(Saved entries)

━━━━━━━━

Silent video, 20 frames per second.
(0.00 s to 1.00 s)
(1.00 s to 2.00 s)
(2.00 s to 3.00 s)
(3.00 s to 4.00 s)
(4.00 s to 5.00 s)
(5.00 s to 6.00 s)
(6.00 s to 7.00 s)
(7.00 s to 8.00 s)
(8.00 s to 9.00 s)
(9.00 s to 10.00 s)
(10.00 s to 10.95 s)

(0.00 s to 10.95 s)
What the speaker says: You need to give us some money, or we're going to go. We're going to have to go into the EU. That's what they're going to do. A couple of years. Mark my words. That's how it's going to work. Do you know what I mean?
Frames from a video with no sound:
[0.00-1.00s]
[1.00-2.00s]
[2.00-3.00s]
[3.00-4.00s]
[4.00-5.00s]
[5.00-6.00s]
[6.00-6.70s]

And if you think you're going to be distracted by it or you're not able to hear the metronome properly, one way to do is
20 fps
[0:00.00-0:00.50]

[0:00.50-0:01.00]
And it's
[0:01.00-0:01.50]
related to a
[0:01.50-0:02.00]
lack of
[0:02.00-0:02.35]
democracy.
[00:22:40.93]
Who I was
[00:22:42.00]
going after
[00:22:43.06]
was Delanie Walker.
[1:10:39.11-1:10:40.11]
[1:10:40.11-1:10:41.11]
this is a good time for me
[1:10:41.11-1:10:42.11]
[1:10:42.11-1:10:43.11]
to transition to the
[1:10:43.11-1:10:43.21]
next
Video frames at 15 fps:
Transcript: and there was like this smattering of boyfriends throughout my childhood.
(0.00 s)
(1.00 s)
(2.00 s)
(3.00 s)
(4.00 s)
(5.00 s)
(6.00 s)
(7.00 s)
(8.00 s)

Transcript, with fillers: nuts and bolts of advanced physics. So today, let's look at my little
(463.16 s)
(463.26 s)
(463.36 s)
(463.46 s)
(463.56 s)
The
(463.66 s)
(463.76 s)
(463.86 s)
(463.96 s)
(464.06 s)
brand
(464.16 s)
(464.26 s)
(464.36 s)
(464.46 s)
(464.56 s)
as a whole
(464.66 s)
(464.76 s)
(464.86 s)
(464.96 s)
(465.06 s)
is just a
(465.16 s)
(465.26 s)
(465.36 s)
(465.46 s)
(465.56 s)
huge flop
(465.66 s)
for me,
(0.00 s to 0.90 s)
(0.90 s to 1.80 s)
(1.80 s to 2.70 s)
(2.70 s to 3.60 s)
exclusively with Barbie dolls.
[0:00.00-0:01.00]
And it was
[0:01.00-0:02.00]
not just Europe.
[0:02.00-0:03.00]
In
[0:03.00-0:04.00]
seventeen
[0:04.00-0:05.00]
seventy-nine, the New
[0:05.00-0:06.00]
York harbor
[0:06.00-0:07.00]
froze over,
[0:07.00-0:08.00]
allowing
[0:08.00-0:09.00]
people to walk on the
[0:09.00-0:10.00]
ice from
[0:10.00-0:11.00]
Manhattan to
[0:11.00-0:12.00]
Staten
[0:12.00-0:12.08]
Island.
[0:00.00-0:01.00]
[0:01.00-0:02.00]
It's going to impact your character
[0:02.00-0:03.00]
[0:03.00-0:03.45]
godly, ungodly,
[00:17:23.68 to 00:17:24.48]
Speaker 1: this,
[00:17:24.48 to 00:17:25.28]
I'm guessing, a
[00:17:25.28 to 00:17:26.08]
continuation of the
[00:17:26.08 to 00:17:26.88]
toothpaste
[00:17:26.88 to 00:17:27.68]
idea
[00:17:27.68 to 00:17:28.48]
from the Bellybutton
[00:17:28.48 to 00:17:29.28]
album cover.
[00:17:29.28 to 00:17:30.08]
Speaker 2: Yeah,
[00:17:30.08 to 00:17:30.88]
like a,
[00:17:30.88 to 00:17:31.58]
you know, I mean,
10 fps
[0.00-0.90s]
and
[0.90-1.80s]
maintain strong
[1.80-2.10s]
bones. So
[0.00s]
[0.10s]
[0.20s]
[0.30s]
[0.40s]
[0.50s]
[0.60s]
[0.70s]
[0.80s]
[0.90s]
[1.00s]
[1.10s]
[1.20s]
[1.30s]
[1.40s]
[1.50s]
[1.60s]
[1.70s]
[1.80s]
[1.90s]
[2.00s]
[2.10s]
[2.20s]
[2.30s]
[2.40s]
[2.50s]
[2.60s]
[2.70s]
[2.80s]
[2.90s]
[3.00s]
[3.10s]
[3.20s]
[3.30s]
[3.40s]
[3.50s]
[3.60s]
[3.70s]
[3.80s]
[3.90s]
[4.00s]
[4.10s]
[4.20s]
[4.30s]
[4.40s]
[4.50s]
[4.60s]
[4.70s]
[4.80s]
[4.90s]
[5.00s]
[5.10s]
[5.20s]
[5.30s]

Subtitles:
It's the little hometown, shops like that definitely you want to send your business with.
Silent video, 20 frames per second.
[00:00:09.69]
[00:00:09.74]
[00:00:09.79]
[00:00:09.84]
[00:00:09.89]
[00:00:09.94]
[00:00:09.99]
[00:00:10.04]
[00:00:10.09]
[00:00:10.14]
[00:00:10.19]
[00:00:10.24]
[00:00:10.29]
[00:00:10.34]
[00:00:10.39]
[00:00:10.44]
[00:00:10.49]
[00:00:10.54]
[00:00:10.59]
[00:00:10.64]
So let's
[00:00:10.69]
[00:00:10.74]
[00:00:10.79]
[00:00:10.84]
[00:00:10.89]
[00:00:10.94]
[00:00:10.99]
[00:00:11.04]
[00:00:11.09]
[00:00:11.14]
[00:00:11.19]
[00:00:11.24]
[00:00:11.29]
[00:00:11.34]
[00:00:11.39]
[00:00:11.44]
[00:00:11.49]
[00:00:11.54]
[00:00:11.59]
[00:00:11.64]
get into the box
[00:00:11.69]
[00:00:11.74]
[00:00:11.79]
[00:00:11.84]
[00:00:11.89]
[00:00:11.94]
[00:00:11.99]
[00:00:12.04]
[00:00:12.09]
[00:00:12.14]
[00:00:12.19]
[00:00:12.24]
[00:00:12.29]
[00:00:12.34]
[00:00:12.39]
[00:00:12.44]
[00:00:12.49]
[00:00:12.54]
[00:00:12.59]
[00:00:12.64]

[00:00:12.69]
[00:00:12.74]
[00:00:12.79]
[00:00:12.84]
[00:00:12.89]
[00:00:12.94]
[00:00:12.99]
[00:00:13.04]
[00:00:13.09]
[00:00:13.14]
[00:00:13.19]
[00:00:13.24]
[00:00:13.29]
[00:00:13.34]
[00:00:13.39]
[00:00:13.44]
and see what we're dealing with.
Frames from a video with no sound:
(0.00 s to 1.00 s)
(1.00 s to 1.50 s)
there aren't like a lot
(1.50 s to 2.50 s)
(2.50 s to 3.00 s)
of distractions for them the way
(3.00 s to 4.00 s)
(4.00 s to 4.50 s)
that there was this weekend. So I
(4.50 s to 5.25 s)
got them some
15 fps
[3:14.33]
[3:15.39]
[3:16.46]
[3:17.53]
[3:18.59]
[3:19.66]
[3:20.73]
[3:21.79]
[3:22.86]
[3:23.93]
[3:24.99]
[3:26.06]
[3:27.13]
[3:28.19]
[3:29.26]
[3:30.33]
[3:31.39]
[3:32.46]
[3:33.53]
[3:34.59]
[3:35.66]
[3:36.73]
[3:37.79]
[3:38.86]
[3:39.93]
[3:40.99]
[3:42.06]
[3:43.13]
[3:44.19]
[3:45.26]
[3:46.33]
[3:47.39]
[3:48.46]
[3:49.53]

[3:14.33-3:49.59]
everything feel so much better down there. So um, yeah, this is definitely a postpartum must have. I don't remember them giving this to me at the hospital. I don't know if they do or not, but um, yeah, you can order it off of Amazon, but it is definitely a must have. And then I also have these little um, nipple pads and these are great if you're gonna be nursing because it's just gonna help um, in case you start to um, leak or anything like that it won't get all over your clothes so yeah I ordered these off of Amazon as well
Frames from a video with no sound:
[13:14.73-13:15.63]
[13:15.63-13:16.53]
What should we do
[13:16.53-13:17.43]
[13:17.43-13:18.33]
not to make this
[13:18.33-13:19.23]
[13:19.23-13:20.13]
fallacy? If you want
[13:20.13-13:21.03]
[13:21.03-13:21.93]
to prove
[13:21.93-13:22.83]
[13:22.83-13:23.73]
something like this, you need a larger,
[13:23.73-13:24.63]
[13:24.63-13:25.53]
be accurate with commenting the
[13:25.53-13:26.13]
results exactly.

━━━━━━━━

- **What you need to do**
Once you find the line containing "[5.00-6.00s]", stop: reproduce exactly that line and every line of the data before it, and nothing else.

- **Task answer**
Silent video, 20 frames per second.
(0.00 s to 1.00 s)
(1.00 s to 2.00 s)
(2.00 s to 3.00 s)
(3.00 s to 4.00 s)
(4.00 s to 5.00 s)
(5.00 s to 6.00 s)
(6.00 s to 7.00 s)
(7.00 s to 8.00 s)
(8.00 s to 9.00 s)
(9.00 s to 10.00 s)
(10.00 s to 10.95 s)

(0.00 s to 10.95 s)
What the speaker says: You need to give us some money, or we're going to go. We're going to have to go into the EU. That's what they're going to do. A couple of years. Mark my words. That's how it's going to work. Do you know what I mean?
Frames from a video with no sound:
[0.00-1.00s]
[1.00-2.00s]
[2.00-3.00s]
[3.00-4.00s]
[4.00-5.00s]
[5.00-6.00s]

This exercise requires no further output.